DESCRIPTION OF THE TASK
The answer must be a single number: the count of lines in the data below that hold the word "frames".

RECORDED DATA

[Start of section]

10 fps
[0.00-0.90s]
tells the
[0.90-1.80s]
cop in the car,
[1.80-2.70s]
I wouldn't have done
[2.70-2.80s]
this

[End of section]
[Start of section]

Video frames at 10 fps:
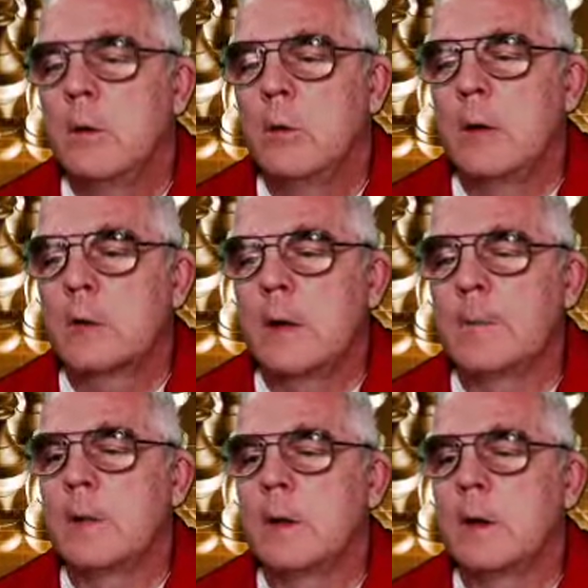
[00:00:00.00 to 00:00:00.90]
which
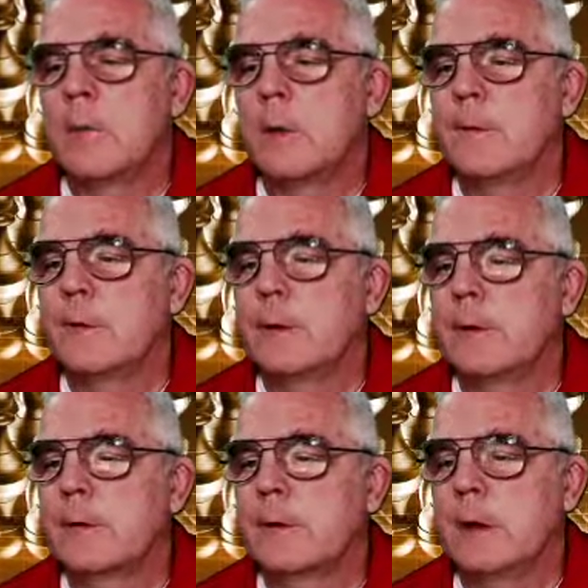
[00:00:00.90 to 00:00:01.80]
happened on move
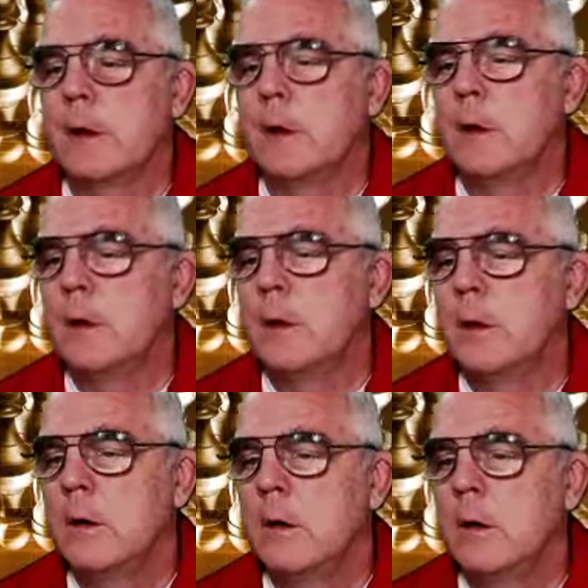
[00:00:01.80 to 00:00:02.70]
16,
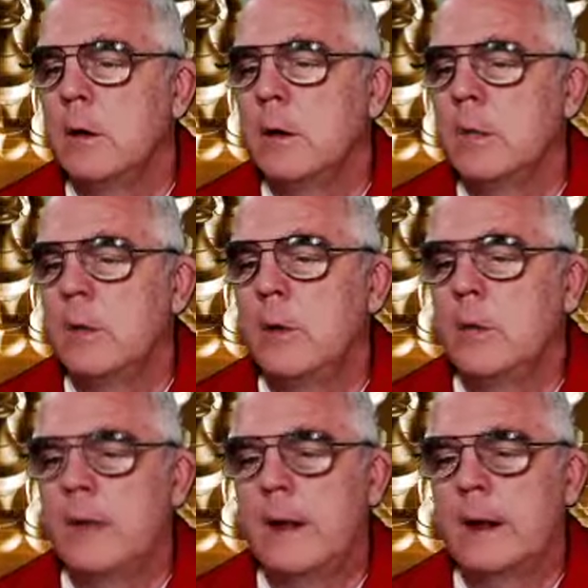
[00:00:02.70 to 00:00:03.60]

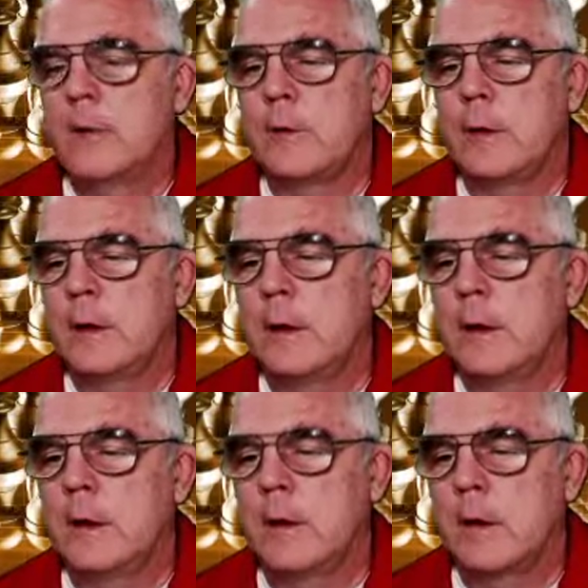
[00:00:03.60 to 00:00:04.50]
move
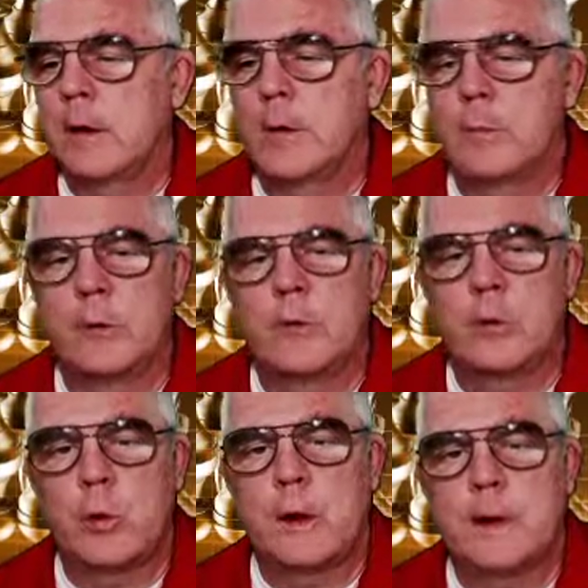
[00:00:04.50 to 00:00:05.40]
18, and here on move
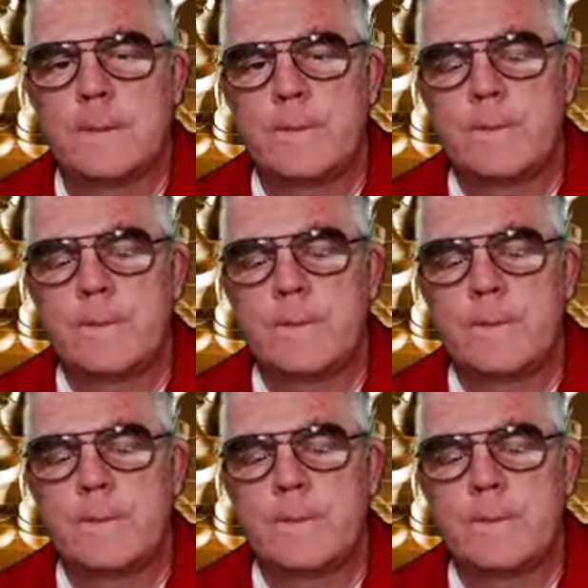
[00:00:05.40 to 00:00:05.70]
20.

[End of section]
[Start of section]

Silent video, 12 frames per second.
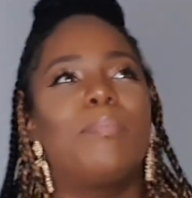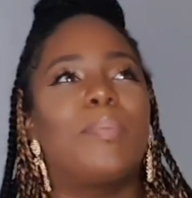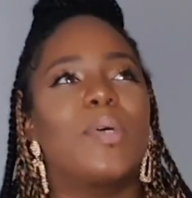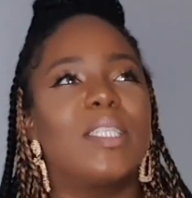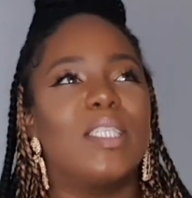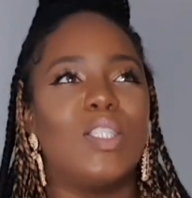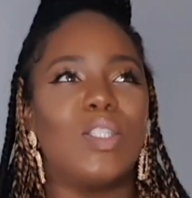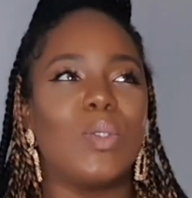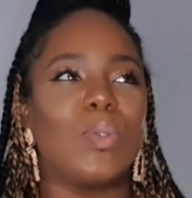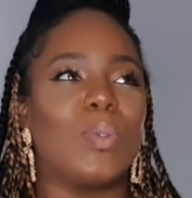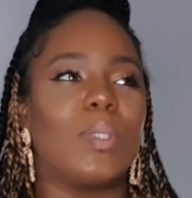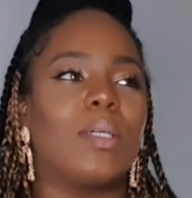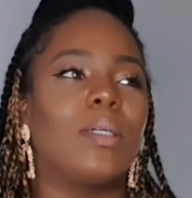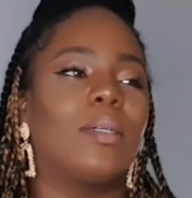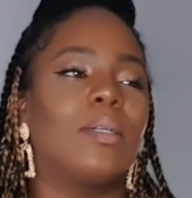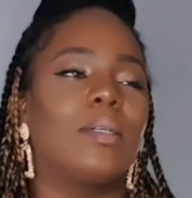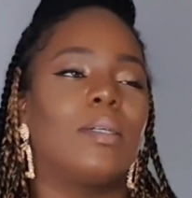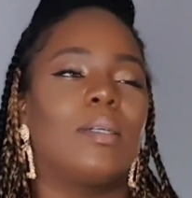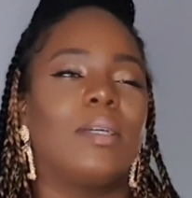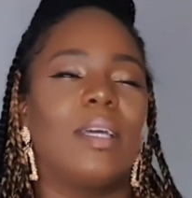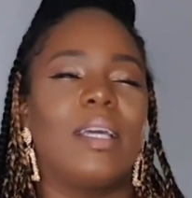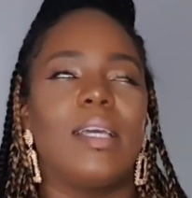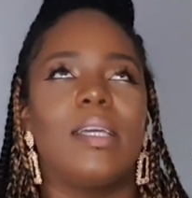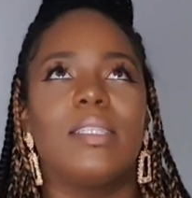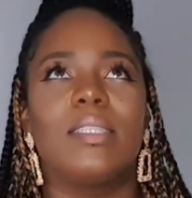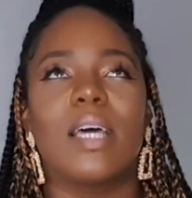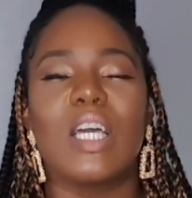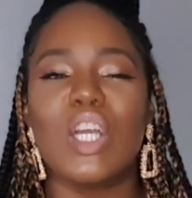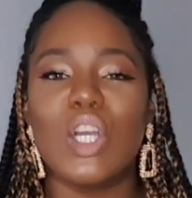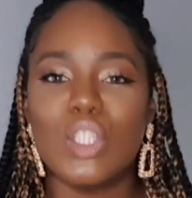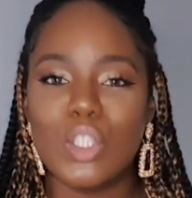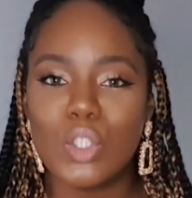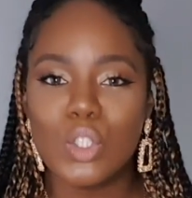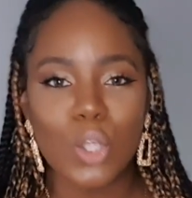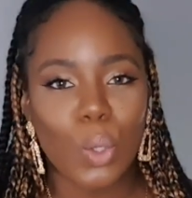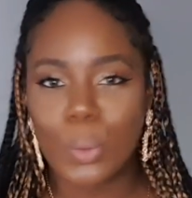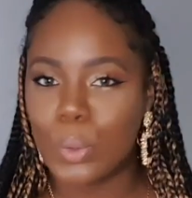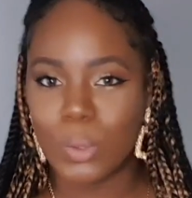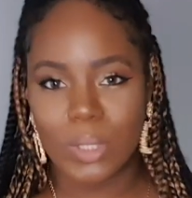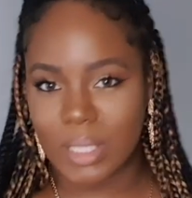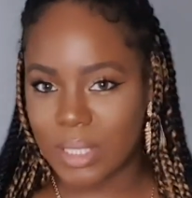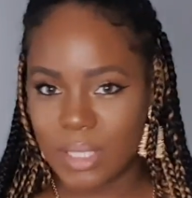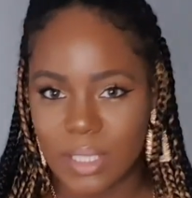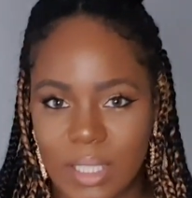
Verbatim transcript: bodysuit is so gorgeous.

[End of section]

EXERCISE SOLUTION
2